Data for this exercise:
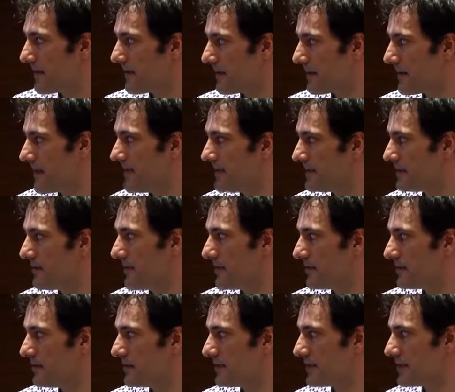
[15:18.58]
test
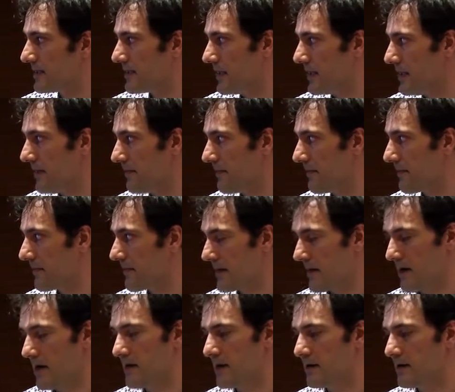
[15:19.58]
methods
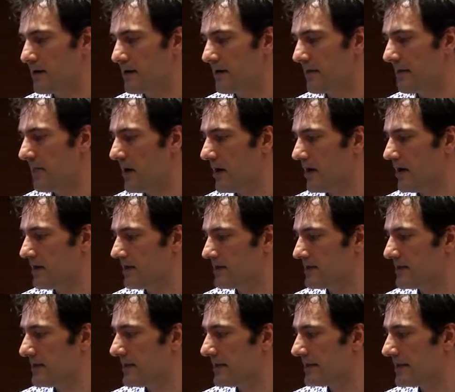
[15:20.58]
are
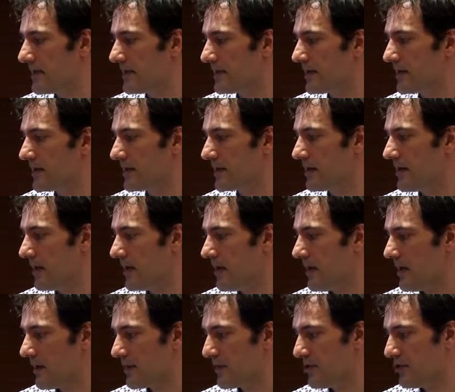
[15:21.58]
things that
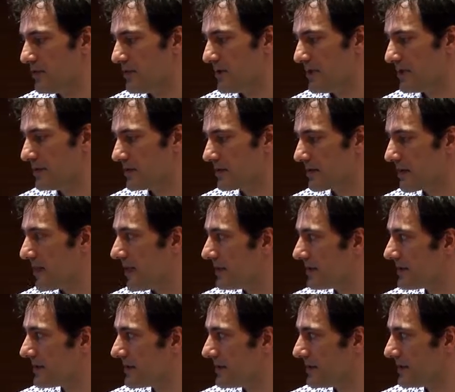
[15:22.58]
could be
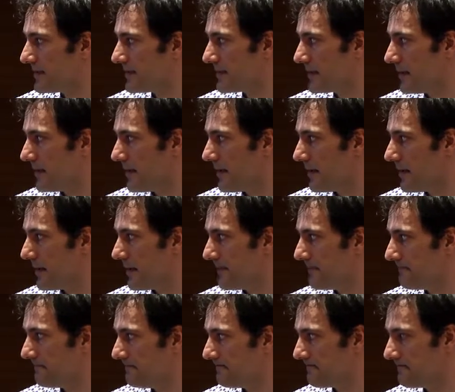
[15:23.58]
described as
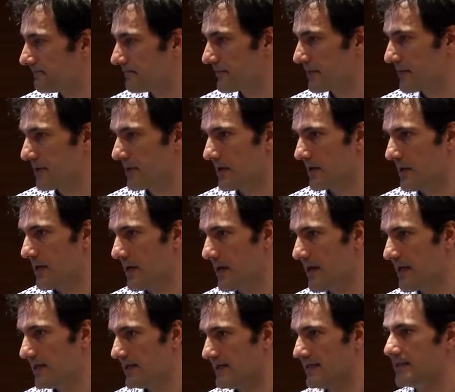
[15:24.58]

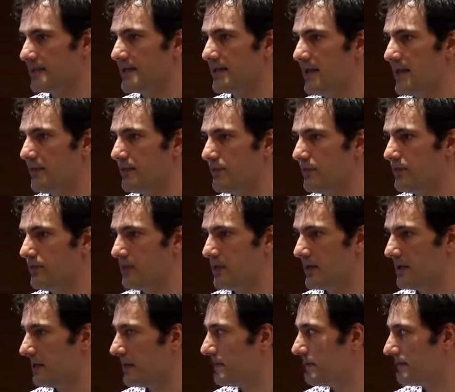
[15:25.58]

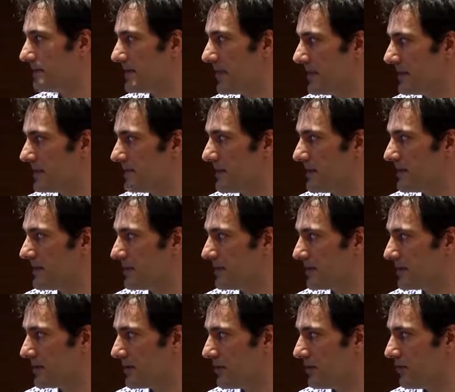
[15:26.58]
isotap test methods.
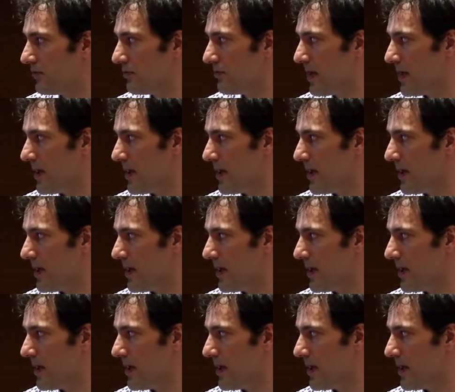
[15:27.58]
So,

About this task: The whole listing above, line by line, needs to be copied exactly, except for any images.

Task response:
[15:18.58]
test
[15:19.58]
methods
[15:20.58]
are
[15:21.58]
things that
[15:22.58]
could be
[15:23.58]
described as
[15:24.58]

[15:25.58]

[15:26.58]
isotap test methods.
[15:27.58]
So,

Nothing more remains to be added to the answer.